EXERCISE DIRECTIONS ▸ Repeat every record exactly, but omit the images.

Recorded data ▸
◇ ◇ ◇ ◇

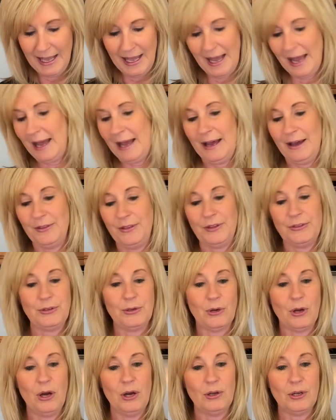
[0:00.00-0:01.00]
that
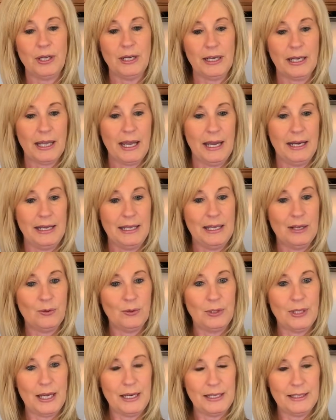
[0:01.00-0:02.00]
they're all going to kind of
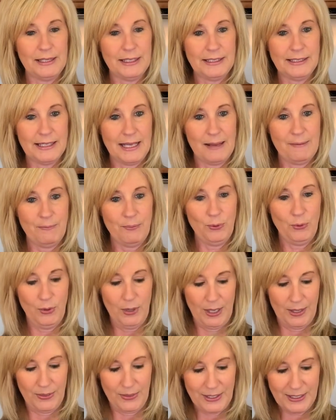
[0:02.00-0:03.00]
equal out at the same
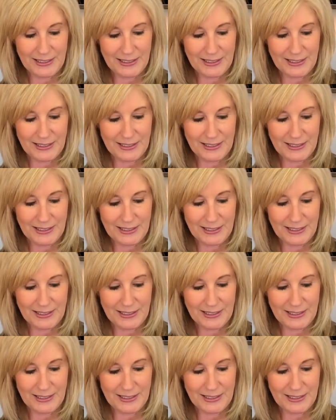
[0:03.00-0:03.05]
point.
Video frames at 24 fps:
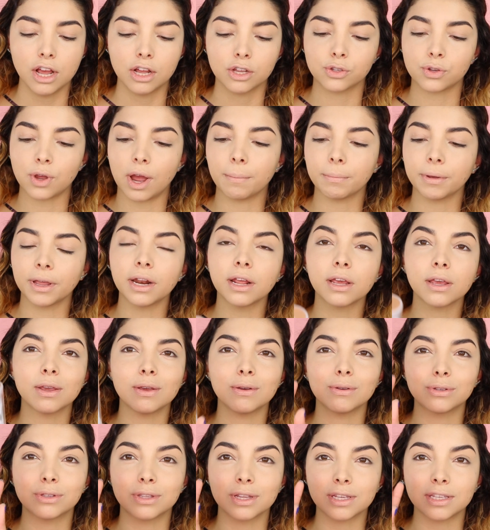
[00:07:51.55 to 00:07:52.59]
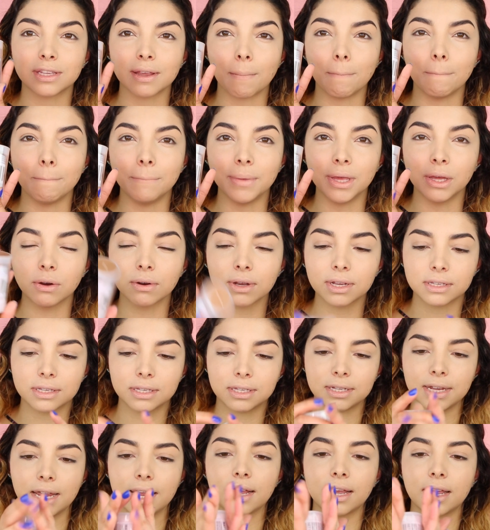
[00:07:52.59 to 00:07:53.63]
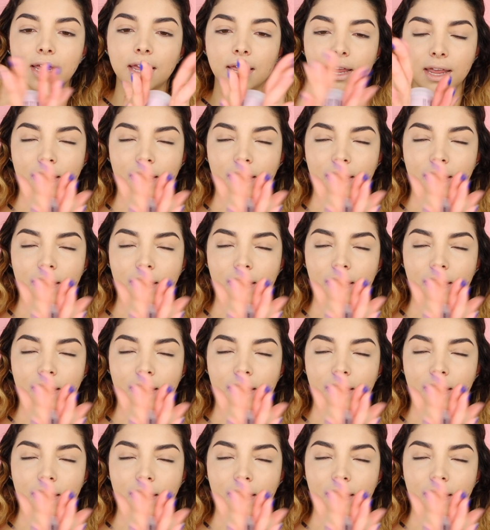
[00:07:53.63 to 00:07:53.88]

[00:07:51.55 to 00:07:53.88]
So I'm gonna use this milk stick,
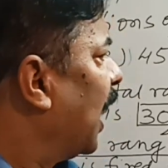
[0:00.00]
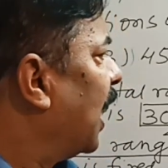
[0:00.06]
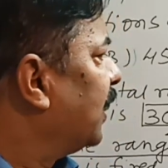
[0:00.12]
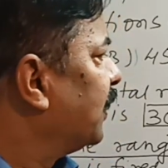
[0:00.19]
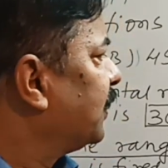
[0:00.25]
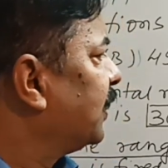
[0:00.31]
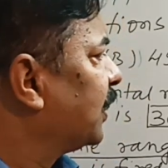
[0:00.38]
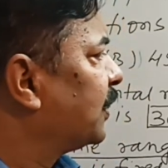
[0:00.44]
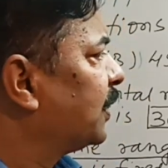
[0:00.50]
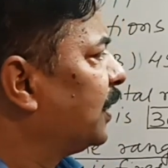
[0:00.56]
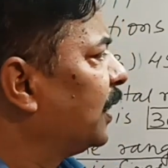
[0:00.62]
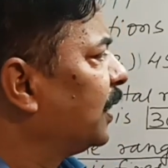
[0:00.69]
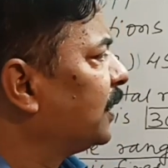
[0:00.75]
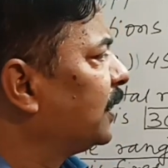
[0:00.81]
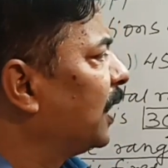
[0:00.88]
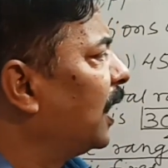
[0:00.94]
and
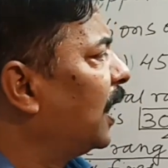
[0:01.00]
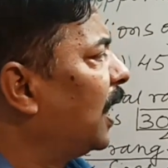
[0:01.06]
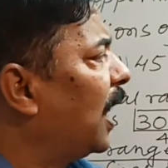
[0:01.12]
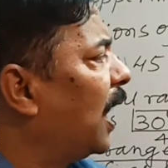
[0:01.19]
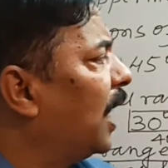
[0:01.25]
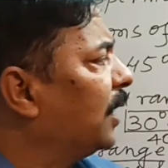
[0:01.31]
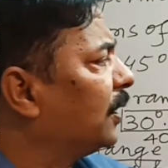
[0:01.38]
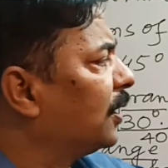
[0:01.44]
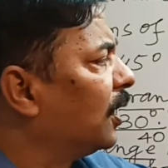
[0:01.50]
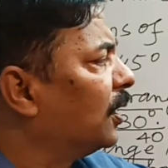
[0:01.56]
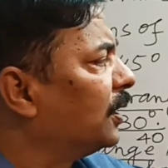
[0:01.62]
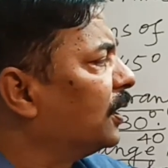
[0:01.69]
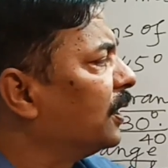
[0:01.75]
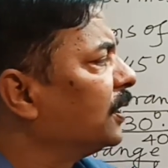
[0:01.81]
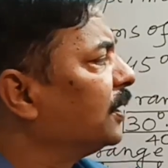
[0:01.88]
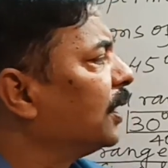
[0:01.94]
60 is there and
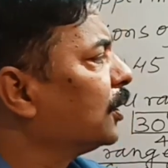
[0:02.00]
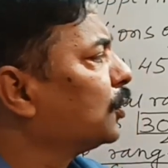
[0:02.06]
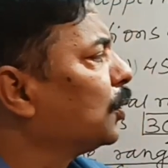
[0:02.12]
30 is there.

◇ ◇ ◇ ◇

OUTPUT OF THE EXERCISE ▸
[0:00.00-0:01.00]
that
[0:01.00-0:02.00]
they're all going to kind of
[0:02.00-0:03.00]
equal out at the same
[0:03.00-0:03.05]
point.
Video frames at 24 fps:
[00:07:51.55 to 00:07:52.59]
[00:07:52.59 to 00:07:53.63]
[00:07:53.63 to 00:07:53.88]

[00:07:51.55 to 00:07:53.88]
So I'm gonna use this milk stick,
[0:00.00]
[0:00.06]
[0:00.12]
[0:00.19]
[0:00.25]
[0:00.31]
[0:00.38]
[0:00.44]
[0:00.50]
[0:00.56]
[0:00.62]
[0:00.69]
[0:00.75]
[0:00.81]
[0:00.88]
[0:00.94]
and
[0:01.00]
[0:01.06]
[0:01.12]
[0:01.19]
[0:01.25]
[0:01.31]
[0:01.38]
[0:01.44]
[0:01.50]
[0:01.56]
[0:01.62]
[0:01.69]
[0:01.75]
[0:01.81]
[0:01.88]
[0:01.94]
60 is there and
[0:02.00]
[0:02.06]
[0:02.12]
30 is there.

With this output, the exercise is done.